Larry Ellison did not speak at the O’Reilly MySQL event. While the Register was correct to say “Oracle executives are fanning out to woo open sourcers,” in its sharp-tongued review, Larry was not among them. Perhaps he saw what was coming. Neither the audience nor the event tweetstream was friendly. Twitter descriptions suggested that the MySQL crowd was sitting on its hands as Edward Screven, Oracle Chief Architect, took the stage (click to see the speech) to address the future of MySQL under Oracle.
Screven was unequivocal about one thing: we’re Oracle. We’re open, We’re Unbreakable. We Cluster. And on and on. For several slides, it seemed to me, watching a live stream of the event via Gogo Inflight internet at 40,000 feet, that I was at Oracle Open World, not a MySQL conference. The wi-fi was choppy – perhaps the techie equivalent to America Idol’s “pitchy.” I had to abandon the live feed and rely on the tweetstream, and its message remained clear – attendees continued to be skeptical. Several wags noted the minimal response – at one point a single enthusiast was apparently stared down for applauding. Edward, brave soul, seemed to be in danger of being voted off. It was seven and a half minutes – about a quarter of his speech – before he started to talk abut MySQL in earnest.

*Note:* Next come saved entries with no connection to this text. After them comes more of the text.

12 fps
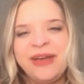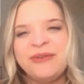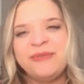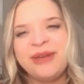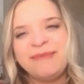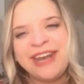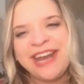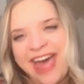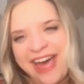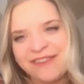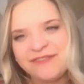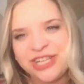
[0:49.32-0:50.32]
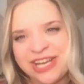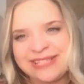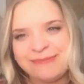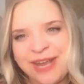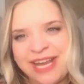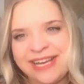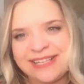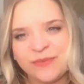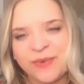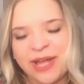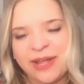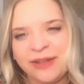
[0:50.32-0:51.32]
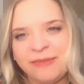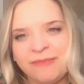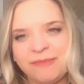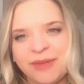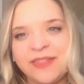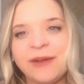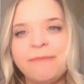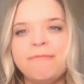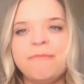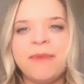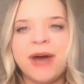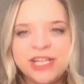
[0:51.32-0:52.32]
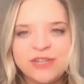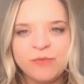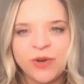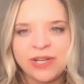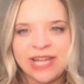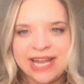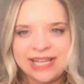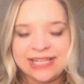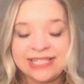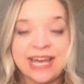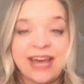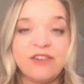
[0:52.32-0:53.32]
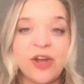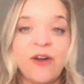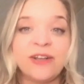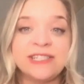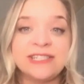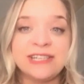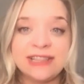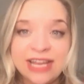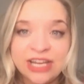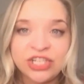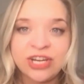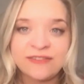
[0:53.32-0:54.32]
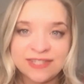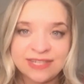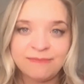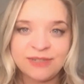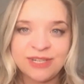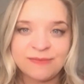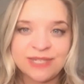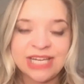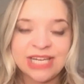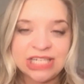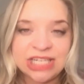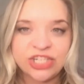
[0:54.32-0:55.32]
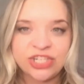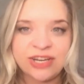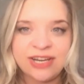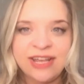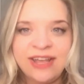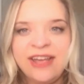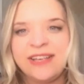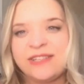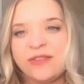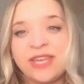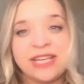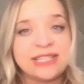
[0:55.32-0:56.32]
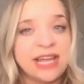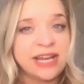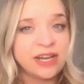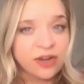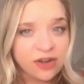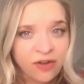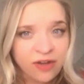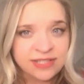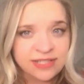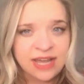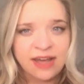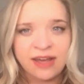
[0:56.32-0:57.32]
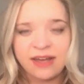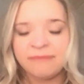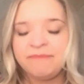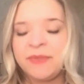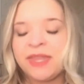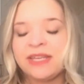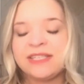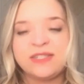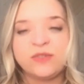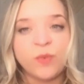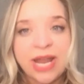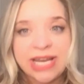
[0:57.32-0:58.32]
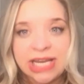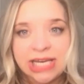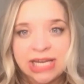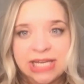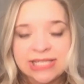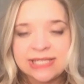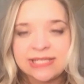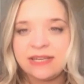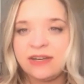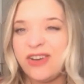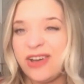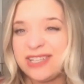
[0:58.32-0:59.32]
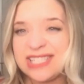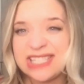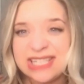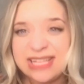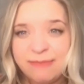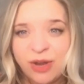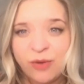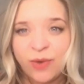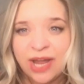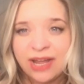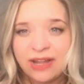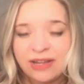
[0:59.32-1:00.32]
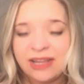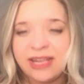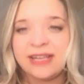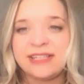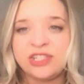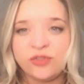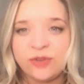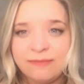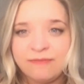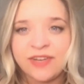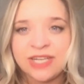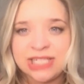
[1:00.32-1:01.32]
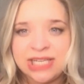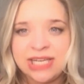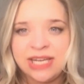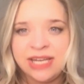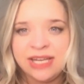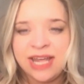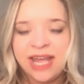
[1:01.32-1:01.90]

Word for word: Women have chest pain as well, but they're much more likely to have a constellation of symptoms in addition. So things like nausea, sweatiness, not sleeping well, extreme fatigue.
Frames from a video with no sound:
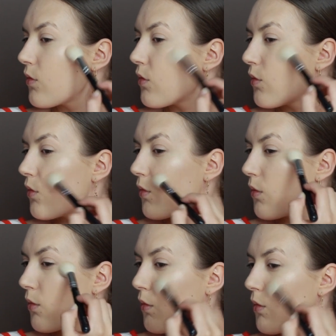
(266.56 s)

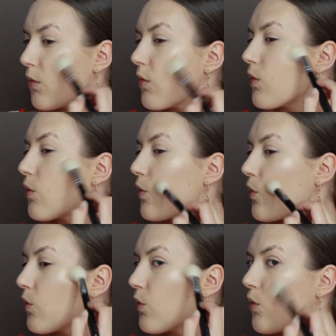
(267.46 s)

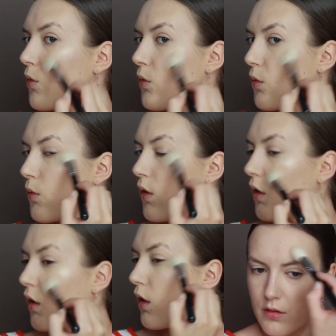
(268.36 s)

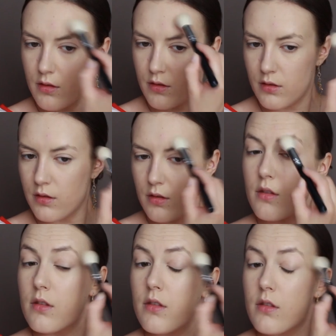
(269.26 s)

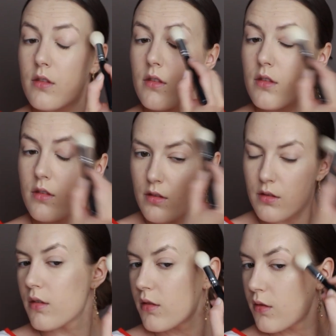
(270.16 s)
[no speech]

A day later, Monty Widenius and Brian Aker got their opportunity to refute the single-sourced model of MySQL as they pitched a large fork (MariaDB) and a smaller one (Drizzle.) Their audience was somewhat more enthusiastic – like one of those Idol performers the crowd loves. But what about the judges?
If Randy Jackson had been there, applause or no applause, he might have wrapped up Screven’s efforts with “Check it out, Check it out. Dog, you ROCKED! I was feeling it!” Why? Because once Screven’s story actually turned to MySQL, there was plenty to say and demo.
At 11:30, he began to talk about the product. And it was good: support from industrial-strength Oracle offerings like Enterprise Manager, Secure Backup, and Oracle Audit Vault. A new beta 5.5 release adding many things from the developers’ wish lists. (Much of this was talked about in places like the Aquarium blog months ago – you can read about it here.) Semi-synchronous replication, better range partitioning, and tweaky things like variables in the LIMIT clause and indexes on key caches for MyISAM.
Screven may have hit a false note explaining the pluggable storage engine idea to the MySQL developers in the crowd, but he reaffirmed it and announced an advisory board and the confirmation of InnoDB as the blessed storage engine. This got the second outburst of applause, from a handful of people, quickly followed by another silence. No, it’s not new, either, but it’s hardly trivial, because foreign key support and ACID properties come with it. It populates the new performance schema automatically. And in the enterprise version, online backup is now included with InnoDB.
Everything described so far (except the online backup) is available in the community edition; Screven reaffirmed that Oracle intends to keep advancing it. And he was also clear about another thing:
We’re going to invest to make sure that MySQL is a great database on Windows.”
This, of course, reflects one of the main reasons for Oracle’s adamant insistence on keeping MySQL after the Sun acquisition – it’s a great play at the low end, where Microsoft has remained virtually unchallenged. And there is ammunition: speed improvements come from both InnoDB and MySQL itself. Charts asserted 200% faster read – and 364% faster write. New data modeling capability highlighted the enhanced SQL Workbench tool improvements. Native JPA access for clusters. Five 9s, “carrier grade” availability. This all came in rapid sequence, and then we turned to a demo of monitoring. Edward cut it off because time was short. The whole pitch was done in a half hour.
But this was an O’Reilly show; no doubt a higher-volume, more polished thrust will be in evidence at the next, Oracle-owned event, which will be Open World. Screven’s nearly-final words were a pitch for this event’s attendees to go there instead – San Francisco is beautiful in September, he pointed out. Perhaps Larry will even be there. In the meantime, it’s worth pointing out that Screven reports directly to Ellison. That’s worth a lot of votes.
Disclosures: Oracle is a client of IT Market Strategy.